Referring to fig. 8, in the embodiment of the present utility model, the bottom surface of the accommodating groove 212 is provided with the recess 213 and the mounting portion 214 which are disposed at intervals, the light compensating lamp 230 is disposed in the recess 213, part of the light compensating lamp is exposed from the recess 213, the light filter 240 is partially disposed in the mounting portion 214, and the other part of the light compensating lamp is exposed from the mounting portion 214, so that the light compensating lamp 230 and the light filter 240 can be more stable in the accommodating groove 212 by disposing the recess 213 and the mounting portion 214.

In the embodiment of the present utility model, the filter 240 may be fixed in the mounting portion 214 by an interference fit, adhesion, or the like.

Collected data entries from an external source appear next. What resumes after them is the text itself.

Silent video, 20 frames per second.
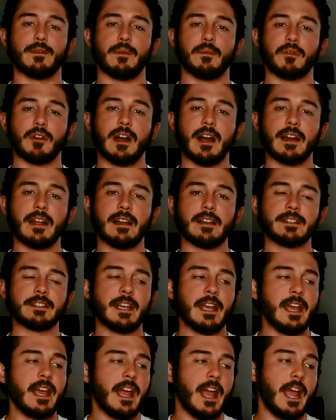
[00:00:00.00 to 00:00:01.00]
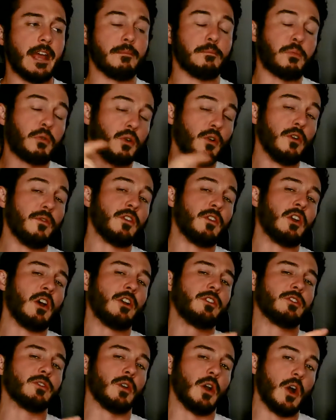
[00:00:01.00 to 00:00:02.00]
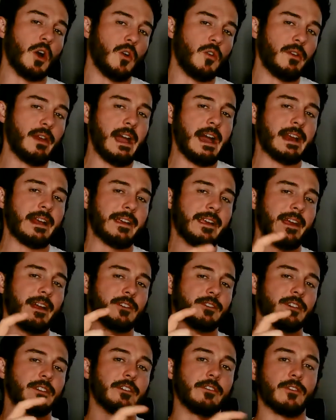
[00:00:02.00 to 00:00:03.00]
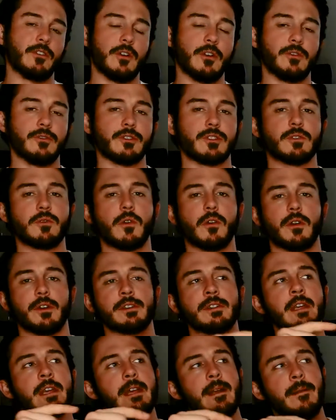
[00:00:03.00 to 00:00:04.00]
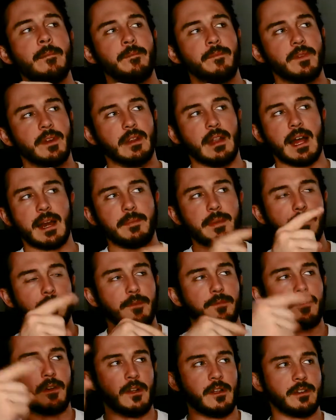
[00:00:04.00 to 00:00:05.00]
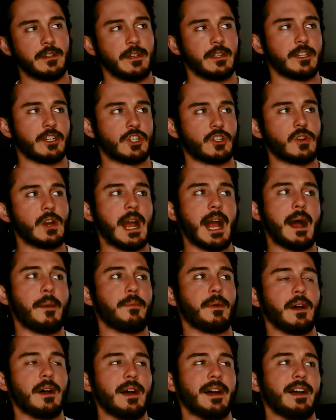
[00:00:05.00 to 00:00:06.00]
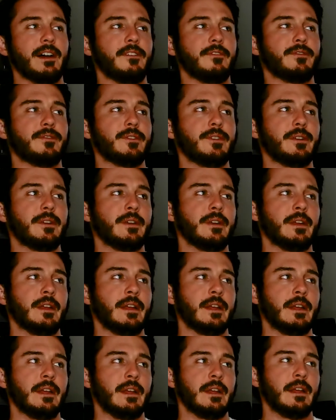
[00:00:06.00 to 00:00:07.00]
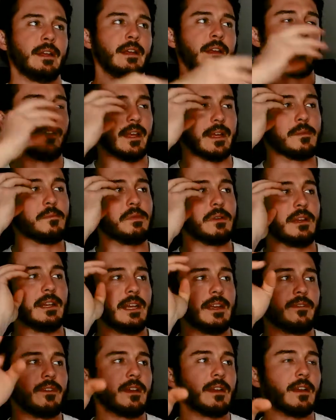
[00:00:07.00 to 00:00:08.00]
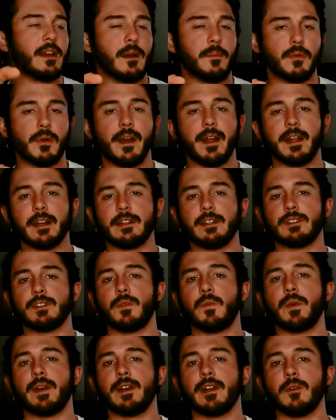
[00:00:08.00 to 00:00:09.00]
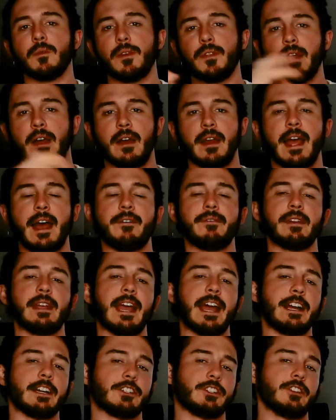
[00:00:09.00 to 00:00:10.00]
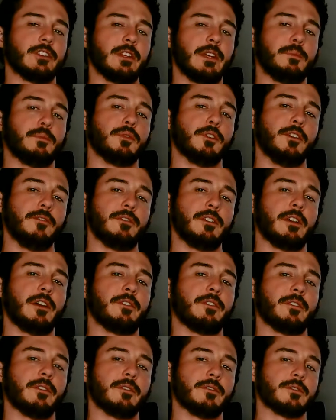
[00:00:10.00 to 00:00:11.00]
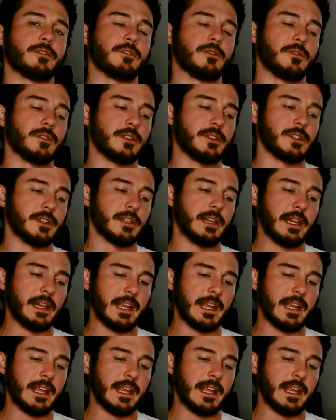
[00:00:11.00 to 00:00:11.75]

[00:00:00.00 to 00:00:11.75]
products and proven on your own ad accounts and in your own stores. A lot of people fall into this trap of like believing a product is a winner without having actually proved it on their own stores, and then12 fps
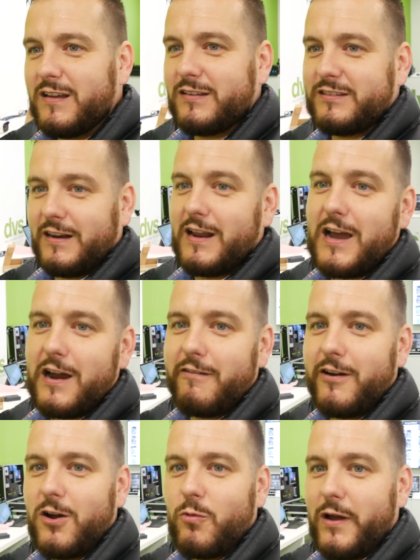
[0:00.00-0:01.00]

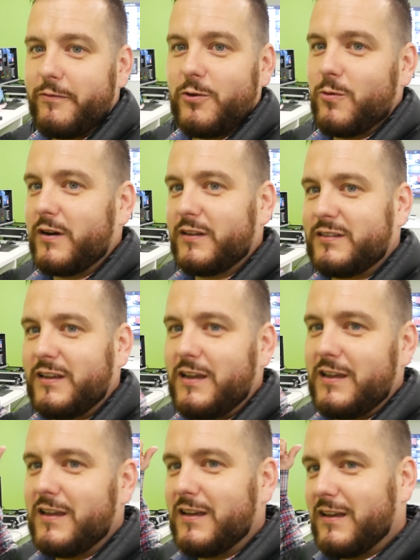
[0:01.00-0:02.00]
scenario, whether you want to
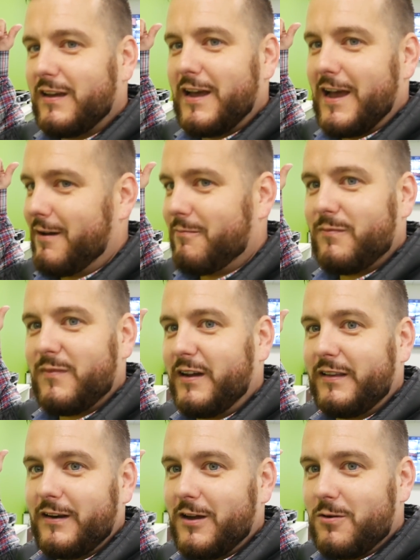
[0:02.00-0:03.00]
see
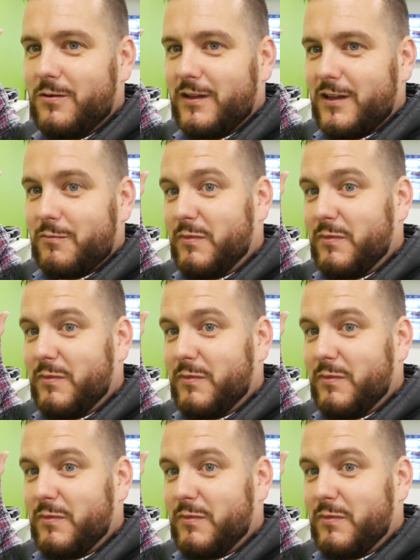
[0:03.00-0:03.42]
I don't know,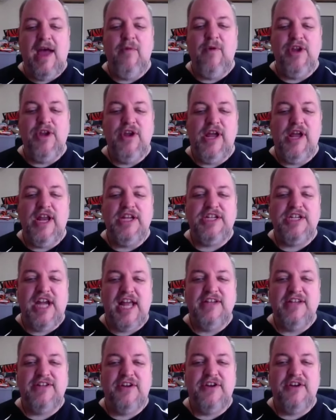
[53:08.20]
when you get a
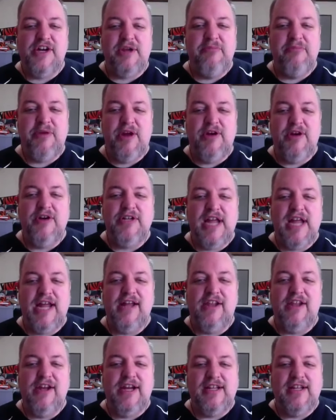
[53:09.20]
chance on your computer, take
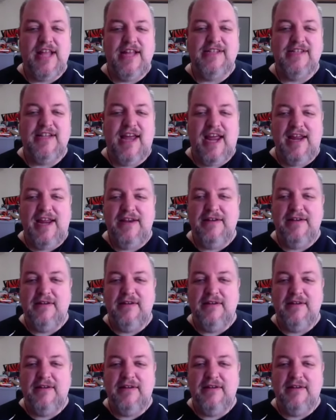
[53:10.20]
a look at that site.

In other embodiments, the filter 240 may be fixed in the mounting portion 214 by other fixing methods such as a buckle, which is not limited herein.

In another embodiment, the optical filter 240 and the face shell 210 may be integrally formed, so that the position of the optical filter 240 is more stable, and the shielding effect is prevented from being affected due to movement of the optical filter 240.

In the embodiment of the present utility model, the face shell 210 is made of an opaque material, and the recess 213 is used for shielding a portion of the light compensating lamp 230, so as to further play a role in shielding the light emitted by the light compensating lamp 230.

In the embodiment of the utility model, the light emitting area of the light compensating lamp 230 is 10% to 70%, for example, 10%, 40% or 70%, which is blocked by the concave portion 213, so that a better blocking effect can be achieved.

In the embodiment of the utility model, the light supplementing lamp 230 is arranged at the bottom of the camera 220, that is, the light supplementing lamp 230 is arranged at one side of the camera 220 close to the working surface, so that a better light supplementing effect on the working surface environment can be achieved.

In other embodiments, the light filling lamp 230 may also be disposed on the top or side of the camera 220, which is not limited herein.

In the embodiment of the present utility model, the light emitting surface of the light compensating lamp 230 may be rectangular, and the length direction of the light emitting surface of the light compensating lamp 230 extends along the horizontal direction, so that the range of the light emitted by the light compensating lamp 230 on the working surface is wider, and the camera 220 can obtain a clear image with a larger range.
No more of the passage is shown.